Collected data entries:
# # # # #

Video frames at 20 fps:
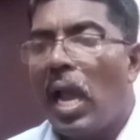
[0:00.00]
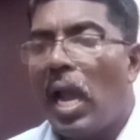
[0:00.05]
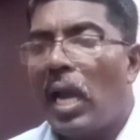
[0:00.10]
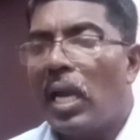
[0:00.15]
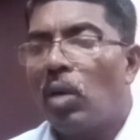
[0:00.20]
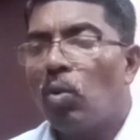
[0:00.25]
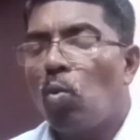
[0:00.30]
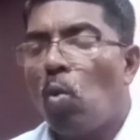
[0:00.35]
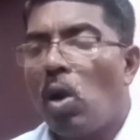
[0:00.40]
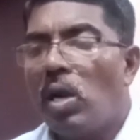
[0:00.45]

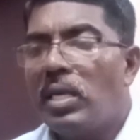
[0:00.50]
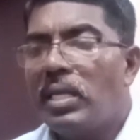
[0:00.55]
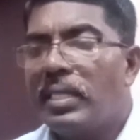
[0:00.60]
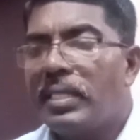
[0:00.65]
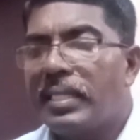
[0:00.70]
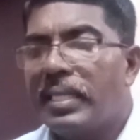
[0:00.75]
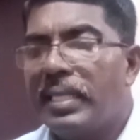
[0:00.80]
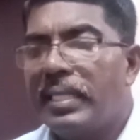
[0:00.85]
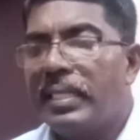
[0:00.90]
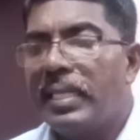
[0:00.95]
and one
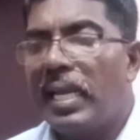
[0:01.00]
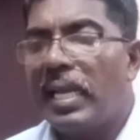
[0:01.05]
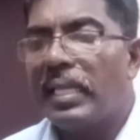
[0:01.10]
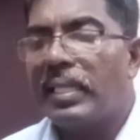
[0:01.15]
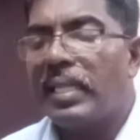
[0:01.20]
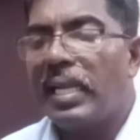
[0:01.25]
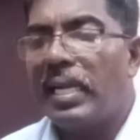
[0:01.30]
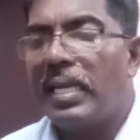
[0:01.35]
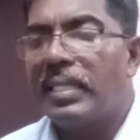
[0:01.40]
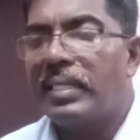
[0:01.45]

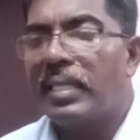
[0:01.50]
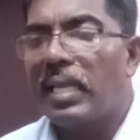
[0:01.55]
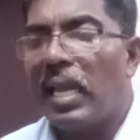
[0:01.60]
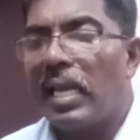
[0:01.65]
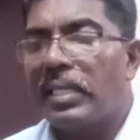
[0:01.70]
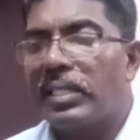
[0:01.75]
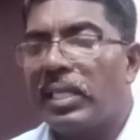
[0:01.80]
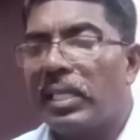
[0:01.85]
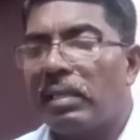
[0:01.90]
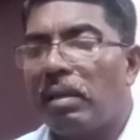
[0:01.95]
sinner, that is
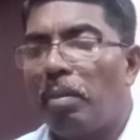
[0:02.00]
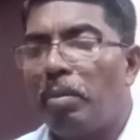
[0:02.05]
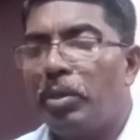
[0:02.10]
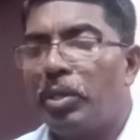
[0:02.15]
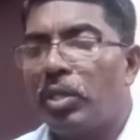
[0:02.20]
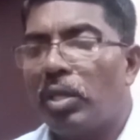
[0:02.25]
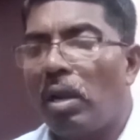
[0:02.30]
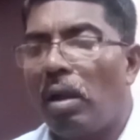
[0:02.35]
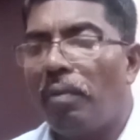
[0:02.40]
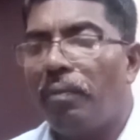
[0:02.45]
Election
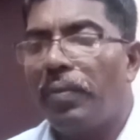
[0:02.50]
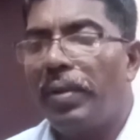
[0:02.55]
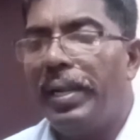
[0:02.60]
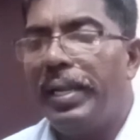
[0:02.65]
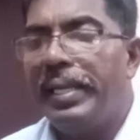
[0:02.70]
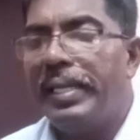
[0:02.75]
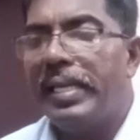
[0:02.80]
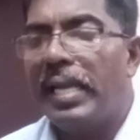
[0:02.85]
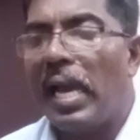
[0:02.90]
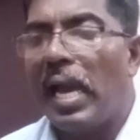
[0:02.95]
Commission of
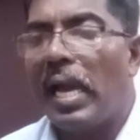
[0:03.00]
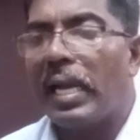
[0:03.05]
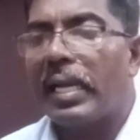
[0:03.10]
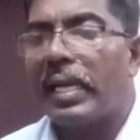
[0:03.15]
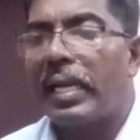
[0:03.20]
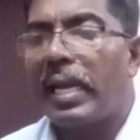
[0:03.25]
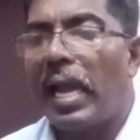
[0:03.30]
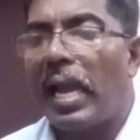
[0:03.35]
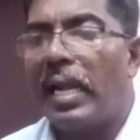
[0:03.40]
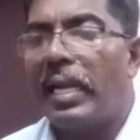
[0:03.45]

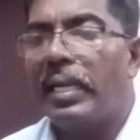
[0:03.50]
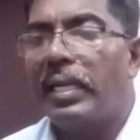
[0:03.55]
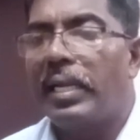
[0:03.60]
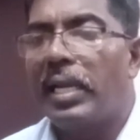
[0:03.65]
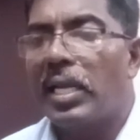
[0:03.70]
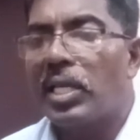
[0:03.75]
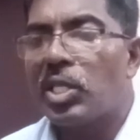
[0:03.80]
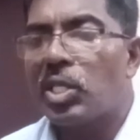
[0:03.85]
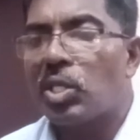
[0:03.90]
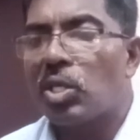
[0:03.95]
India,
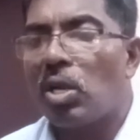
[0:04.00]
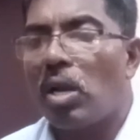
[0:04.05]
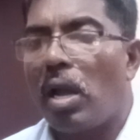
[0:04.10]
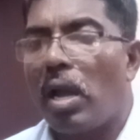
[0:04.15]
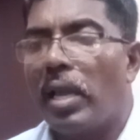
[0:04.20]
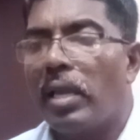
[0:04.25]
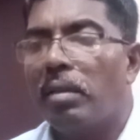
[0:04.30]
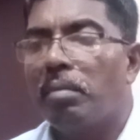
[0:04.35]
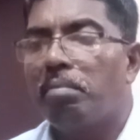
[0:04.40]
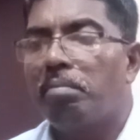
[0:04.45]
can
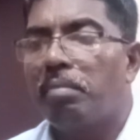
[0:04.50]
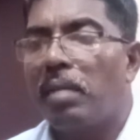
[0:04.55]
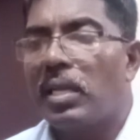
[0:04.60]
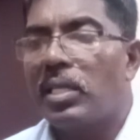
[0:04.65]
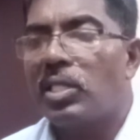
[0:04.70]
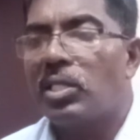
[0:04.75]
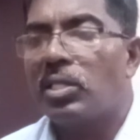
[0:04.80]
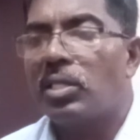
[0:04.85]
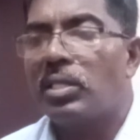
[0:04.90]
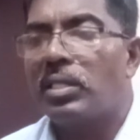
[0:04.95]
destroy
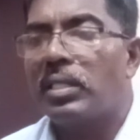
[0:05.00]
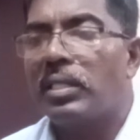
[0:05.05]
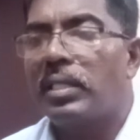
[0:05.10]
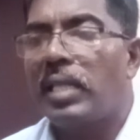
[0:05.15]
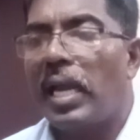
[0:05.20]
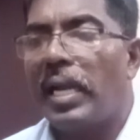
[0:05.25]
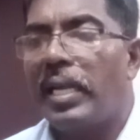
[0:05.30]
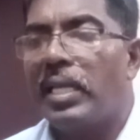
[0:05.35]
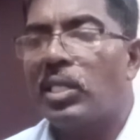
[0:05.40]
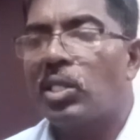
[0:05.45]
much
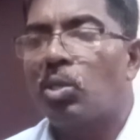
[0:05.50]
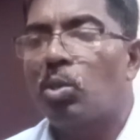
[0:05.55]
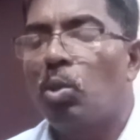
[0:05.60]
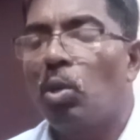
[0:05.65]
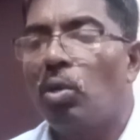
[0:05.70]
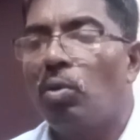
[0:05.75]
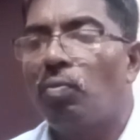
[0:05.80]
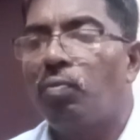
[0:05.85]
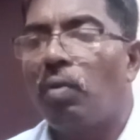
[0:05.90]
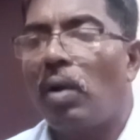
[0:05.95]
that is
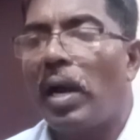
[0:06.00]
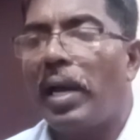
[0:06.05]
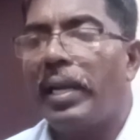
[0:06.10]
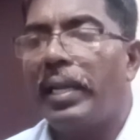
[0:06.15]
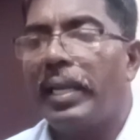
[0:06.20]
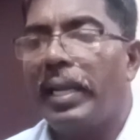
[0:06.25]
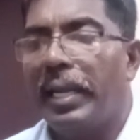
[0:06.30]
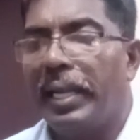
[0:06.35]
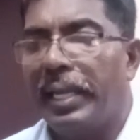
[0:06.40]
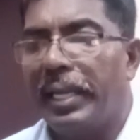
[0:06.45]
good for
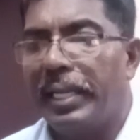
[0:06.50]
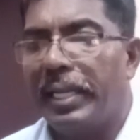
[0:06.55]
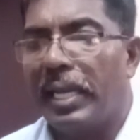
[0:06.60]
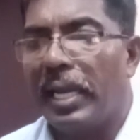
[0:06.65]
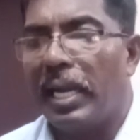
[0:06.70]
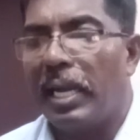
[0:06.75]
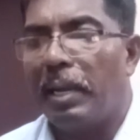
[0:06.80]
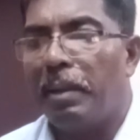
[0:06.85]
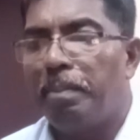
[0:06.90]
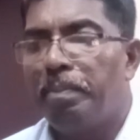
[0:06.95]

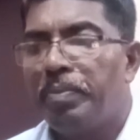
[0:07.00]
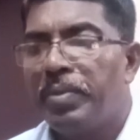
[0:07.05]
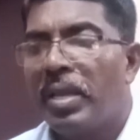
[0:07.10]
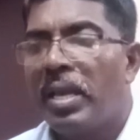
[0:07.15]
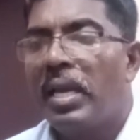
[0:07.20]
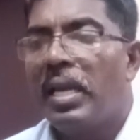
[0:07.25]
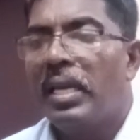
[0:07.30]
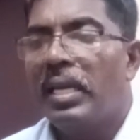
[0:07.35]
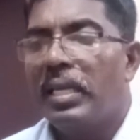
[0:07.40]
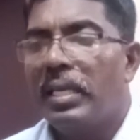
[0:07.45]
India.
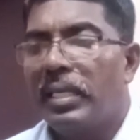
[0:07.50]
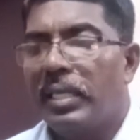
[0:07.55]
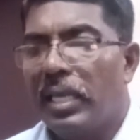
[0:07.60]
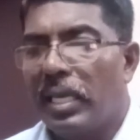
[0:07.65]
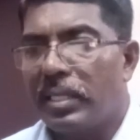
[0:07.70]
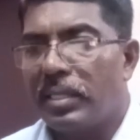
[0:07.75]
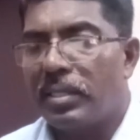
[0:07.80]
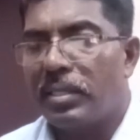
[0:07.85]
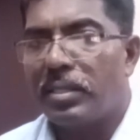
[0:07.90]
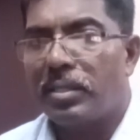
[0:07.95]

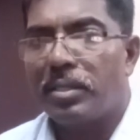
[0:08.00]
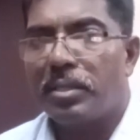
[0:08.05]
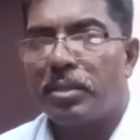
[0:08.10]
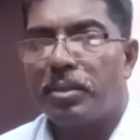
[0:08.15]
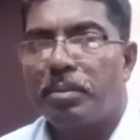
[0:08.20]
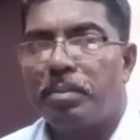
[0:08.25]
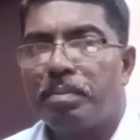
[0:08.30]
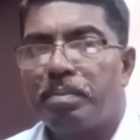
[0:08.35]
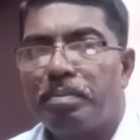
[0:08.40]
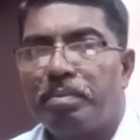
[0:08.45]

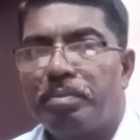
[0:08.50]
Yes.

# # # # #

Whenever a picture appears, leave it out, and return every record exactly.

Video frames at 20 fps:
[0:00.00]
[0:00.05]
[0:00.10]
[0:00.15]
[0:00.20]
[0:00.25]
[0:00.30]
[0:00.35]
[0:00.40]
[0:00.45]

[0:00.50]
[0:00.55]
[0:00.60]
[0:00.65]
[0:00.70]
[0:00.75]
[0:00.80]
[0:00.85]
[0:00.90]
[0:00.95]
and one
[0:01.00]
[0:01.05]
[0:01.10]
[0:01.15]
[0:01.20]
[0:01.25]
[0:01.30]
[0:01.35]
[0:01.40]
[0:01.45]

[0:01.50]
[0:01.55]
[0:01.60]
[0:01.65]
[0:01.70]
[0:01.75]
[0:01.80]
[0:01.85]
[0:01.90]
[0:01.95]
sinner, that is
[0:02.00]
[0:02.05]
[0:02.10]
[0:02.15]
[0:02.20]
[0:02.25]
[0:02.30]
[0:02.35]
[0:02.40]
[0:02.45]
Election
[0:02.50]
[0:02.55]
[0:02.60]
[0:02.65]
[0:02.70]
[0:02.75]
[0:02.80]
[0:02.85]
[0:02.90]
[0:02.95]
Commission of
[0:03.00]
[0:03.05]
[0:03.10]
[0:03.15]
[0:03.20]
[0:03.25]
[0:03.30]
[0:03.35]
[0:03.40]
[0:03.45]

[0:03.50]
[0:03.55]
[0:03.60]
[0:03.65]
[0:03.70]
[0:03.75]
[0:03.80]
[0:03.85]
[0:03.90]
[0:03.95]
India,
[0:04.00]
[0:04.05]
[0:04.10]
[0:04.15]
[0:04.20]
[0:04.25]
[0:04.30]
[0:04.35]
[0:04.40]
[0:04.45]
can
[0:04.50]
[0:04.55]
[0:04.60]
[0:04.65]
[0:04.70]
[0:04.75]
[0:04.80]
[0:04.85]
[0:04.90]
[0:04.95]
destroy
[0:05.00]
[0:05.05]
[0:05.10]
[0:05.15]
[0:05.20]
[0:05.25]
[0:05.30]
[0:05.35]
[0:05.40]
[0:05.45]
much
[0:05.50]
[0:05.55]
[0:05.60]
[0:05.65]
[0:05.70]
[0:05.75]
[0:05.80]
[0:05.85]
[0:05.90]
[0:05.95]
that is
[0:06.00]
[0:06.05]
[0:06.10]
[0:06.15]
[0:06.20]
[0:06.25]
[0:06.30]
[0:06.35]
[0:06.40]
[0:06.45]
good for
[0:06.50]
[0:06.55]
[0:06.60]
[0:06.65]
[0:06.70]
[0:06.75]
[0:06.80]
[0:06.85]
[0:06.90]
[0:06.95]

[0:07.00]
[0:07.05]
[0:07.10]
[0:07.15]
[0:07.20]
[0:07.25]
[0:07.30]
[0:07.35]
[0:07.40]
[0:07.45]
India.
[0:07.50]
[0:07.55]
[0:07.60]
[0:07.65]
[0:07.70]
[0:07.75]
[0:07.80]
[0:07.85]
[0:07.90]
[0:07.95]

[0:08.00]
[0:08.05]
[0:08.10]
[0:08.15]
[0:08.20]
[0:08.25]
[0:08.30]
[0:08.35]
[0:08.40]
[0:08.45]

[0:08.50]
Yes.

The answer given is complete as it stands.